[[ RECORDS FOR PROCESSING, beginning ]]

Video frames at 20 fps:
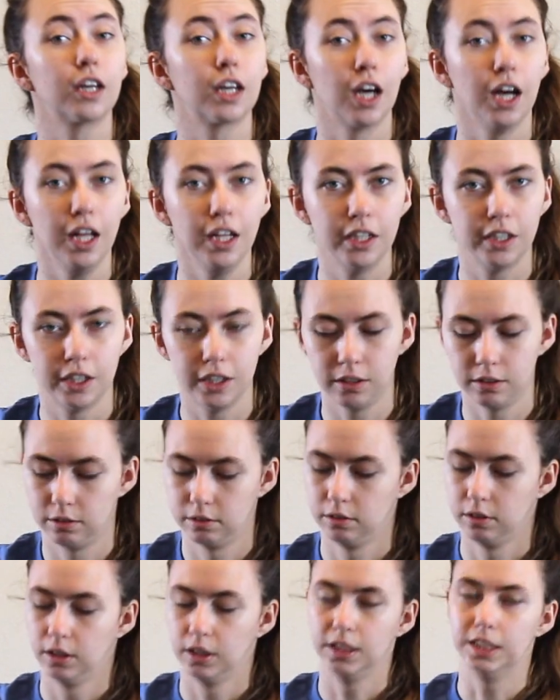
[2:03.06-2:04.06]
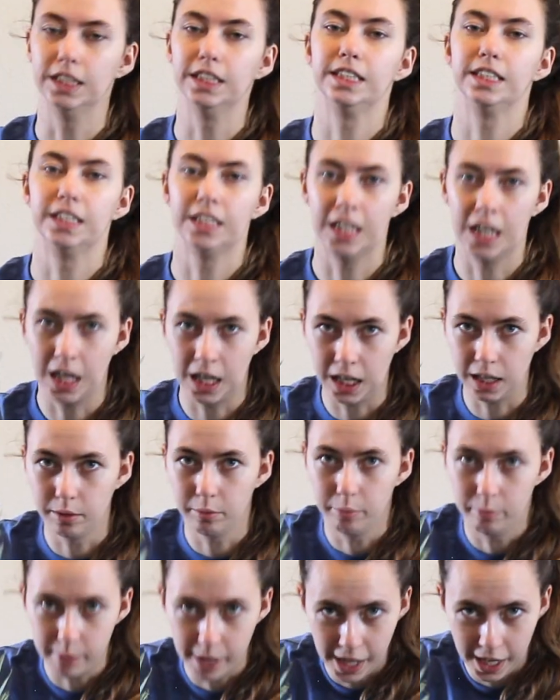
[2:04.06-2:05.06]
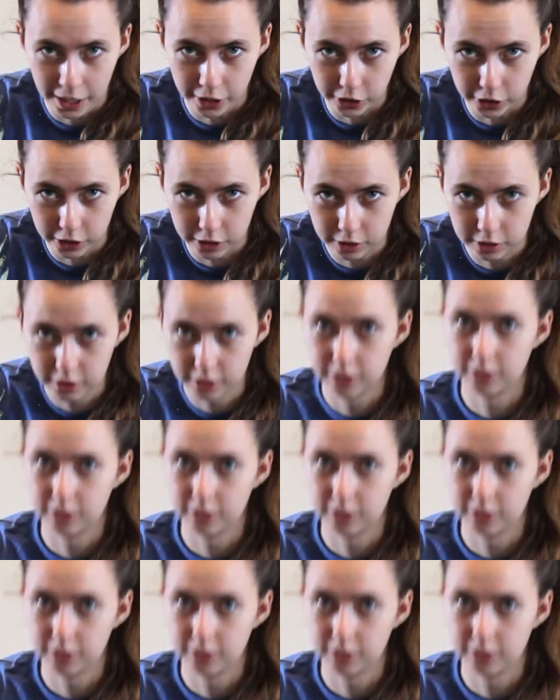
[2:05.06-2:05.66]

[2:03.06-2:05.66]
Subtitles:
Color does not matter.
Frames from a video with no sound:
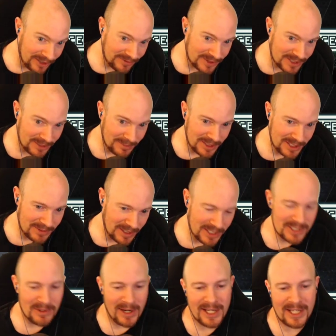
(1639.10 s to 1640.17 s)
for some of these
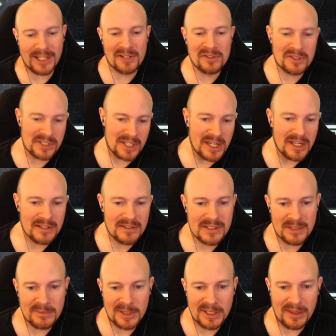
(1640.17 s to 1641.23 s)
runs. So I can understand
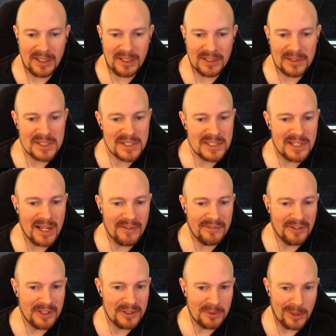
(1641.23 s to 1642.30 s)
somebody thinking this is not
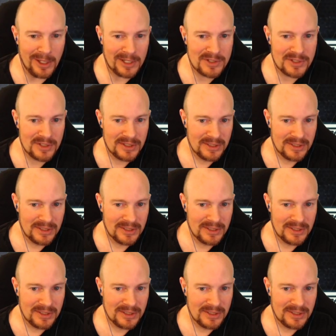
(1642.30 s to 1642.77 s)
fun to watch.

[[ RECORDS FOR PROCESSING, end ]]

▶ _INSTRUCTIONS TO FOLLOW_
Please print the entries shown above again, exactly, and skip the pictures.

▶ _WORKED SOLUTION_
Video frames at 20 fps:
[2:03.06-2:04.06]
[2:04.06-2:05.06]
[2:05.06-2:05.66]

[2:03.06-2:05.66]
Subtitles:
Color does not matter.
Frames from a video with no sound:
(1639.10 s to 1640.17 s)
for some of these
(1640.17 s to 1641.23 s)
runs. So I can understand
(1641.23 s to 1642.30 s)
somebody thinking this is not
(1642.30 s to 1642.77 s)
fun to watch.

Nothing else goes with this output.